Der Trend zur aktiven Mobilität, Gehen und Radfahren, wird durch den Ausbau der Rad-Infrastruktur unterstützt.

"Damit diese Chancen, die uns diese Entwicklungen in der Mobilität und im Gütertransport bieten, genutzt werden, braucht es auch Pionierinnen und Pioniere. Deshalb starten wir heute den VCÖ-Mobilitätspreis Wien und stellen diesen unter das Motto "Zukunft jetzt gestalten"", erklärt VCÖ-Sprecher Christian Gratzer. Aufgerufen sind Betriebe und Unternehmen, Startups, Wohnbauträger, die Bezirke, Schulen und Universitäten, Initiativen und Einzelpersonen auf, Projekte einzureichen, die schon heute zeigen wie die Mobilität der Zukunft besser, einfacher, effizienter und klimaverträglicher sein kann.

"Als ÖBB sind wir Österreichs größter Mobilitätsdienstleister und eines der größten Klimaschutzunternehmen im Land. Um unser Ziel, noch mehr Menschen und Güter mit der umweltfreundlich Bahn zu befördern, suchen wir nach innovativen Ideen und Lösungsansätzen. Deshalb unterstützen wir auch heuer den VCÖ-Mobilitätspreis und freuen uns auf spannende Einreichungen“, so Judith Engel, Vorständin der ÖBB-Infrastruktur AG.

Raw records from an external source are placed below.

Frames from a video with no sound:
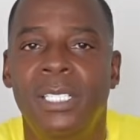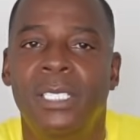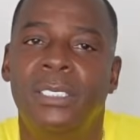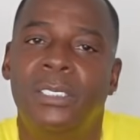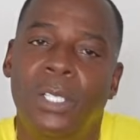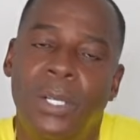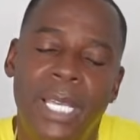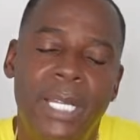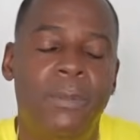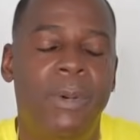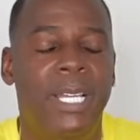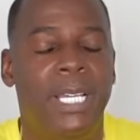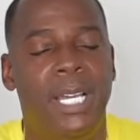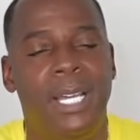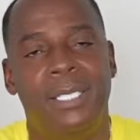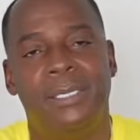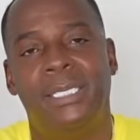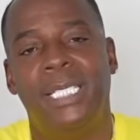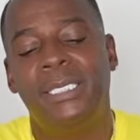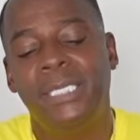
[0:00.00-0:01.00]
So anyway,
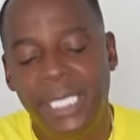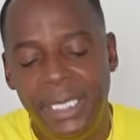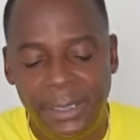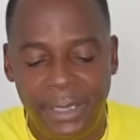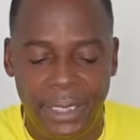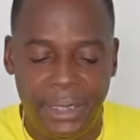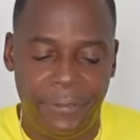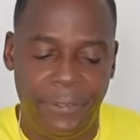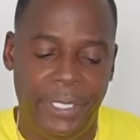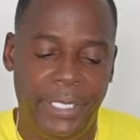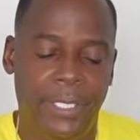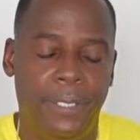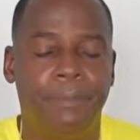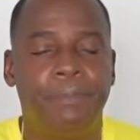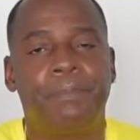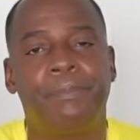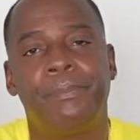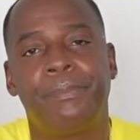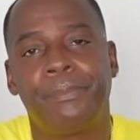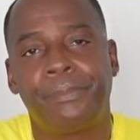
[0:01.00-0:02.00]
guys, let's get into this video
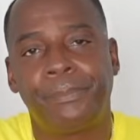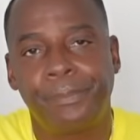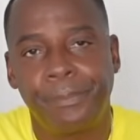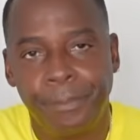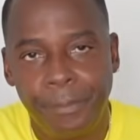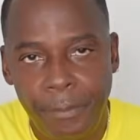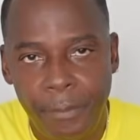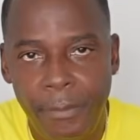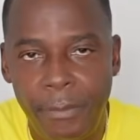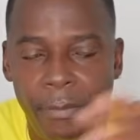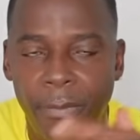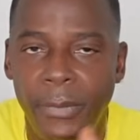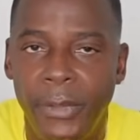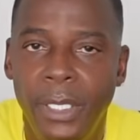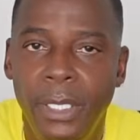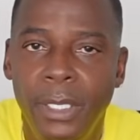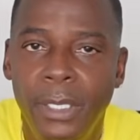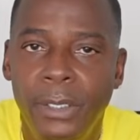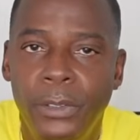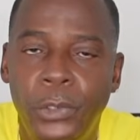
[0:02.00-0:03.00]

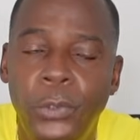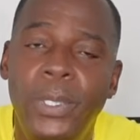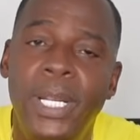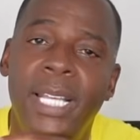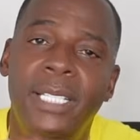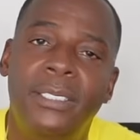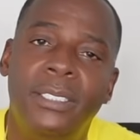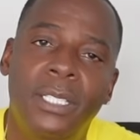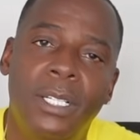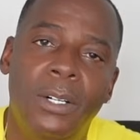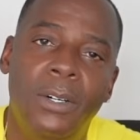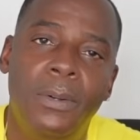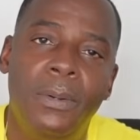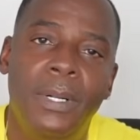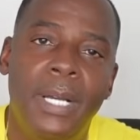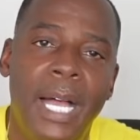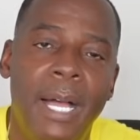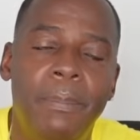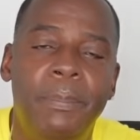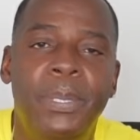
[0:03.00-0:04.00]
two days
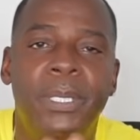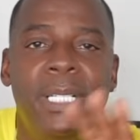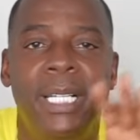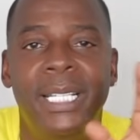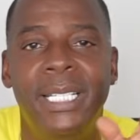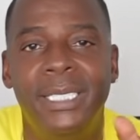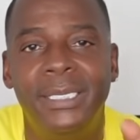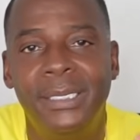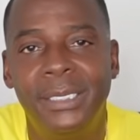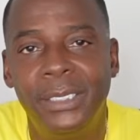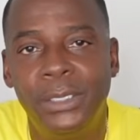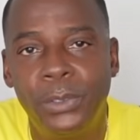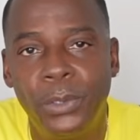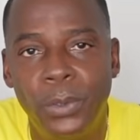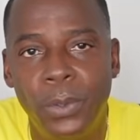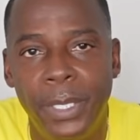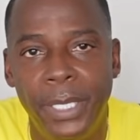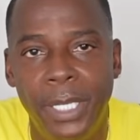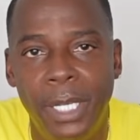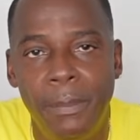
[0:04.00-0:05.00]
ago, I put an instant
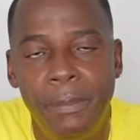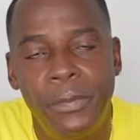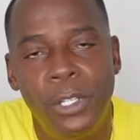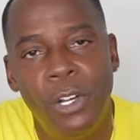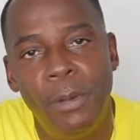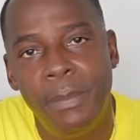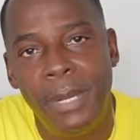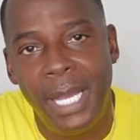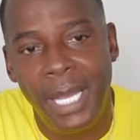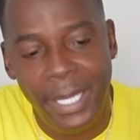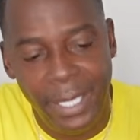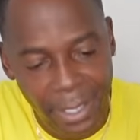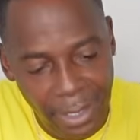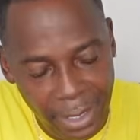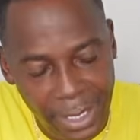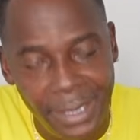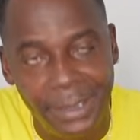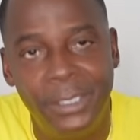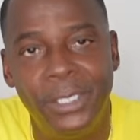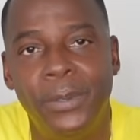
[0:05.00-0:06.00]
story up on my
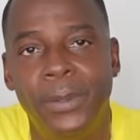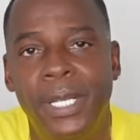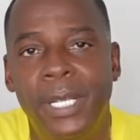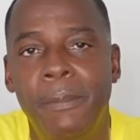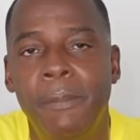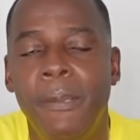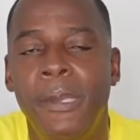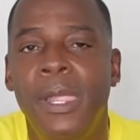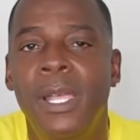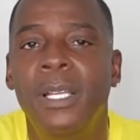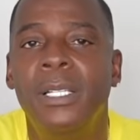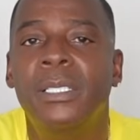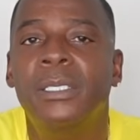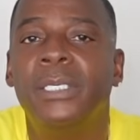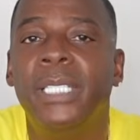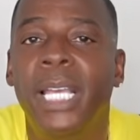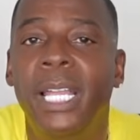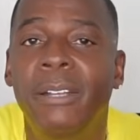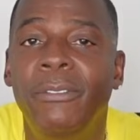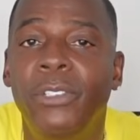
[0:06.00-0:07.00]
Instagram
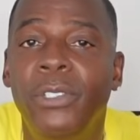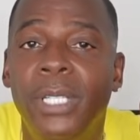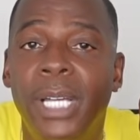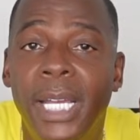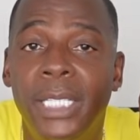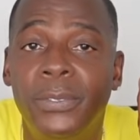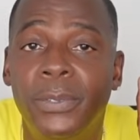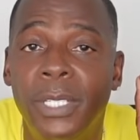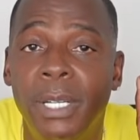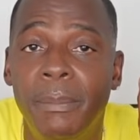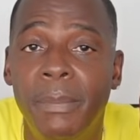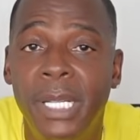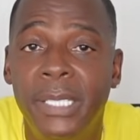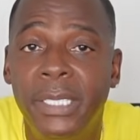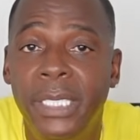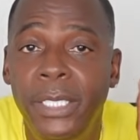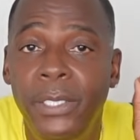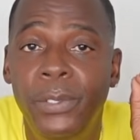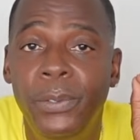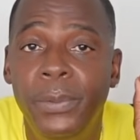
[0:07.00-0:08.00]
saying you guys want a
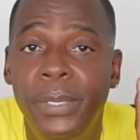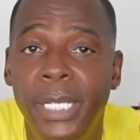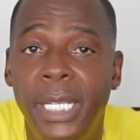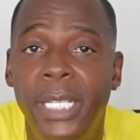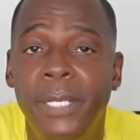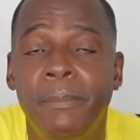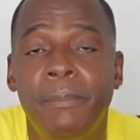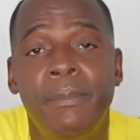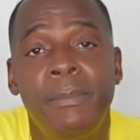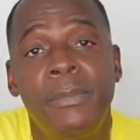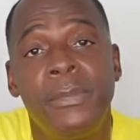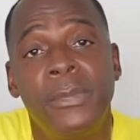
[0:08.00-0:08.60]
monthly Q&A,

Der VCÖ-Mobilitätspreis Wien wird vom VCÖ in Kooperation mit der Stadt Wien und den ÖBB durchgeführt und auch von der GESIBA unterstützt. Einreichfrist ist der 31. Mai 2023, Einreichunterlagen und Informationen zum VCÖ-Mobilitätspreis Wien gibt es unter www.vcoe.at und beim VCÖ unter (01) 893 26 97. Die Einreichungen zum VCÖ-Mobilitätspreis Wien werden von einer Fachjury bewertet. Im September werden die am besten bewerteten Projekte ausgezeichnet.